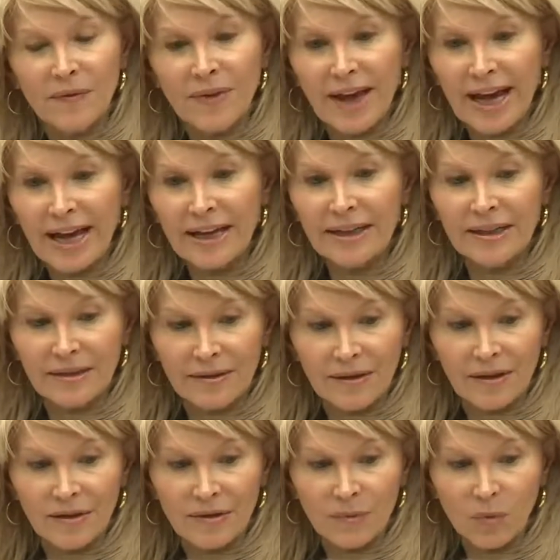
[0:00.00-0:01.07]
that
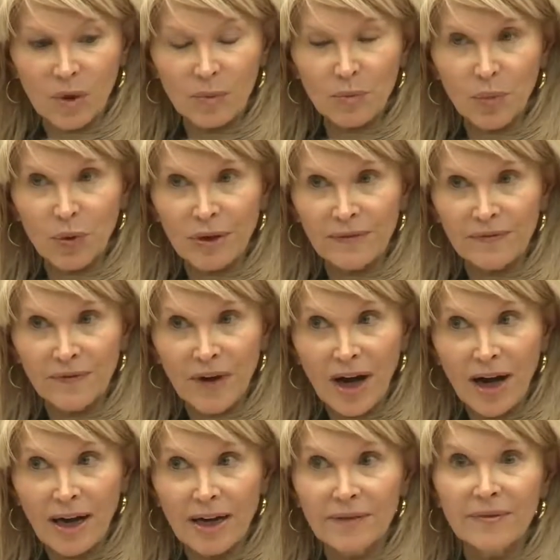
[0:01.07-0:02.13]

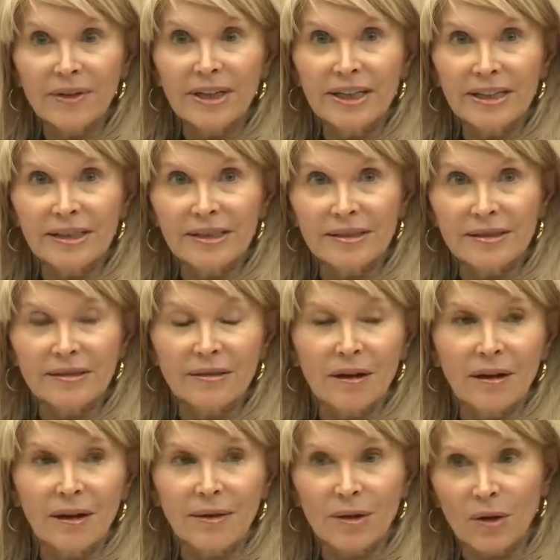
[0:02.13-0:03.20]
1.5 is
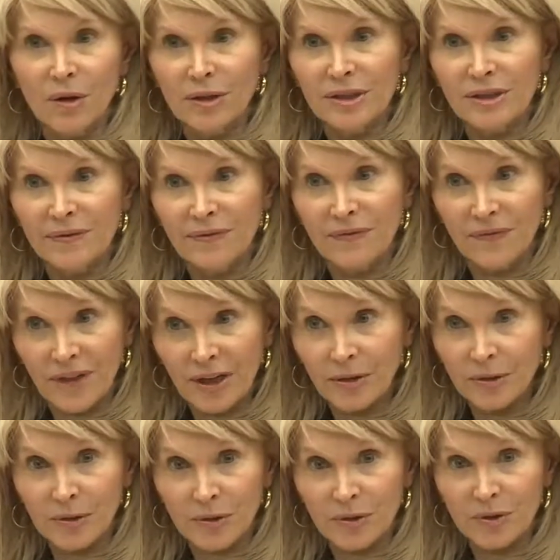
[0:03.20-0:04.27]
the cost of
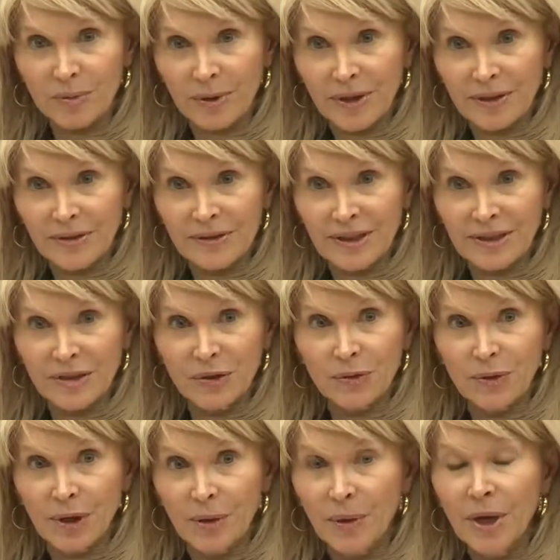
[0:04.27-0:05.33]
failures, because, as you
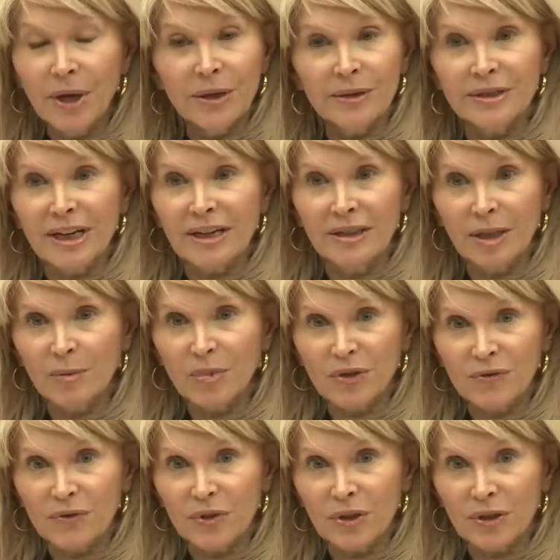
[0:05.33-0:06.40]
know, you take a number
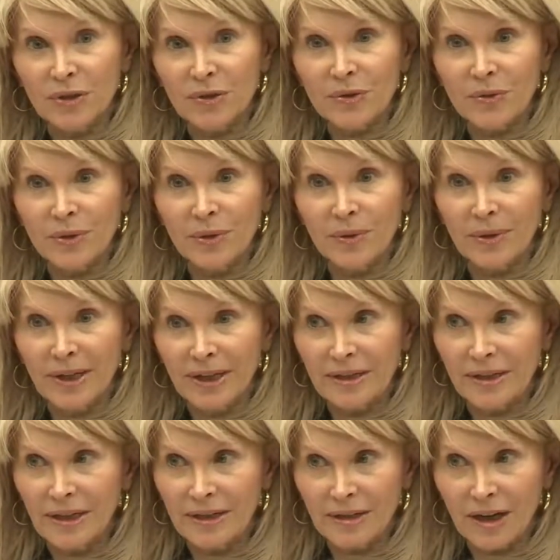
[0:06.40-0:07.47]
of drugs through
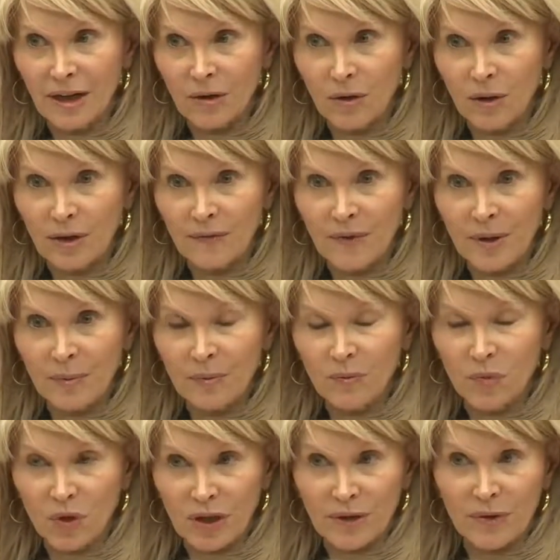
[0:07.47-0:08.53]
and not all of
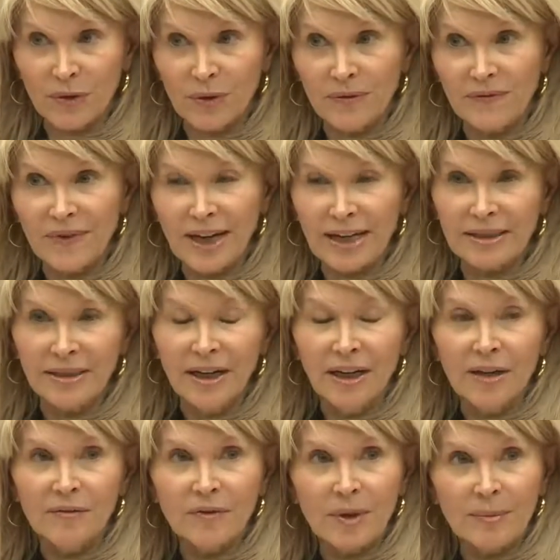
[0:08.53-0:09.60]
them will get through. In fact,
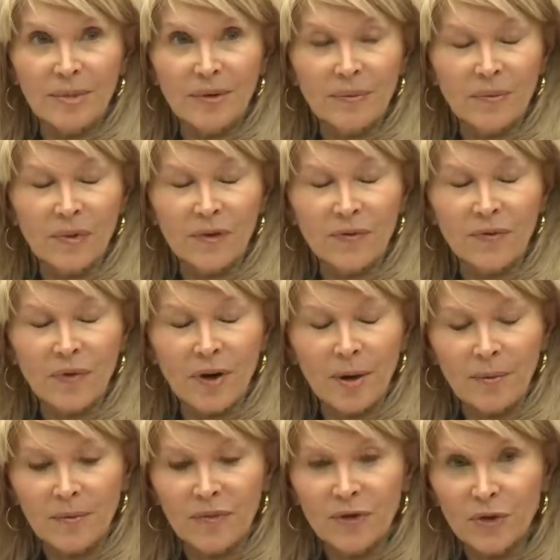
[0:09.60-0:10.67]
from
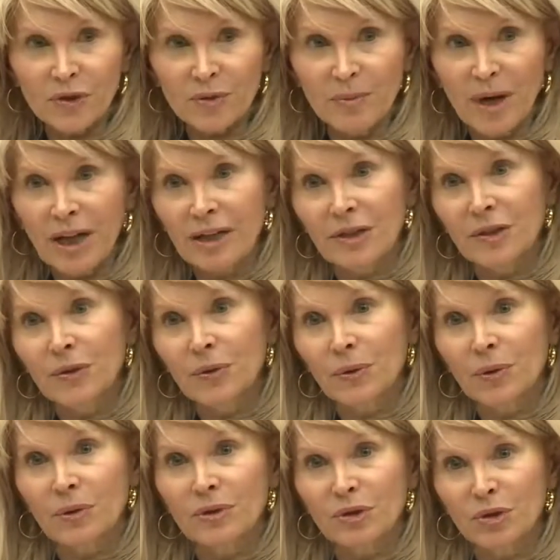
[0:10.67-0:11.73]
first
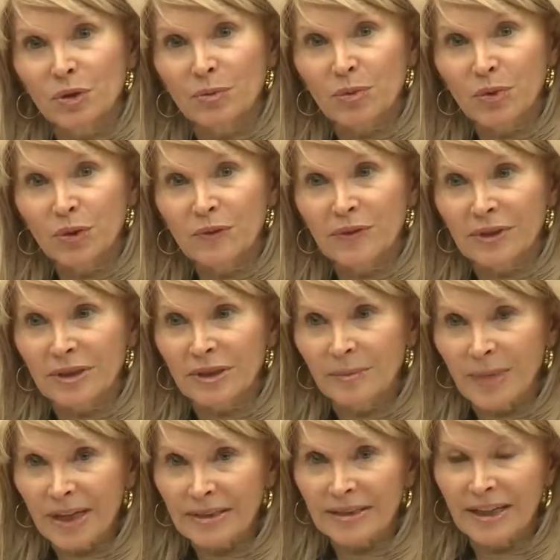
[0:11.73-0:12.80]
molecule to approval, it's
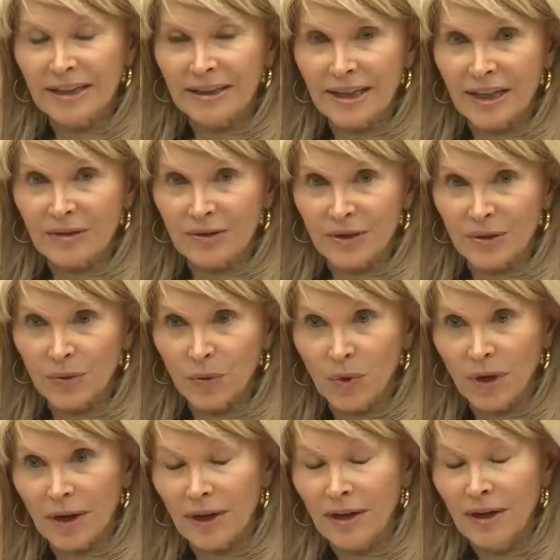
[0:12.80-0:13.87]
about 10,000 to
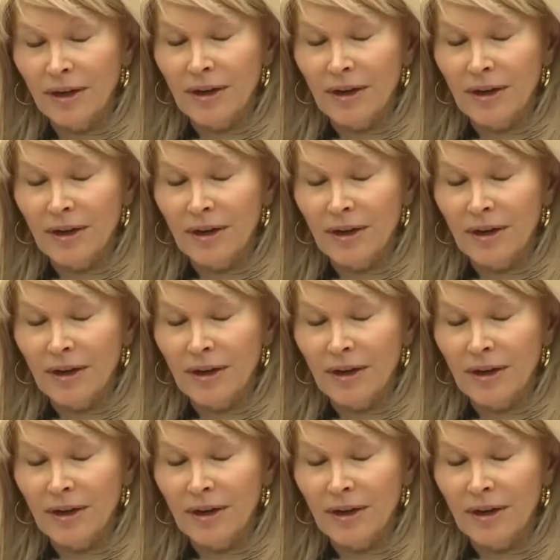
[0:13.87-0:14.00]
1,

◇ ◇ ◇

Task objective: In the copy, leave out the pictures and restate the records exactly.

Response below:
[0:00.00-0:01.07]
that
[0:01.07-0:02.13]

[0:02.13-0:03.20]
1.5 is
[0:03.20-0:04.27]
the cost of
[0:04.27-0:05.33]
failures, because, as you
[0:05.33-0:06.40]
know, you take a number
[0:06.40-0:07.47]
of drugs through
[0:07.47-0:08.53]
and not all of
[0:08.53-0:09.60]
them will get through. In fact,
[0:09.60-0:10.67]
from
[0:10.67-0:11.73]
first
[0:11.73-0:12.80]
molecule to approval, it's
[0:12.80-0:13.87]
about 10,000 to
[0:13.87-0:14.00]
1,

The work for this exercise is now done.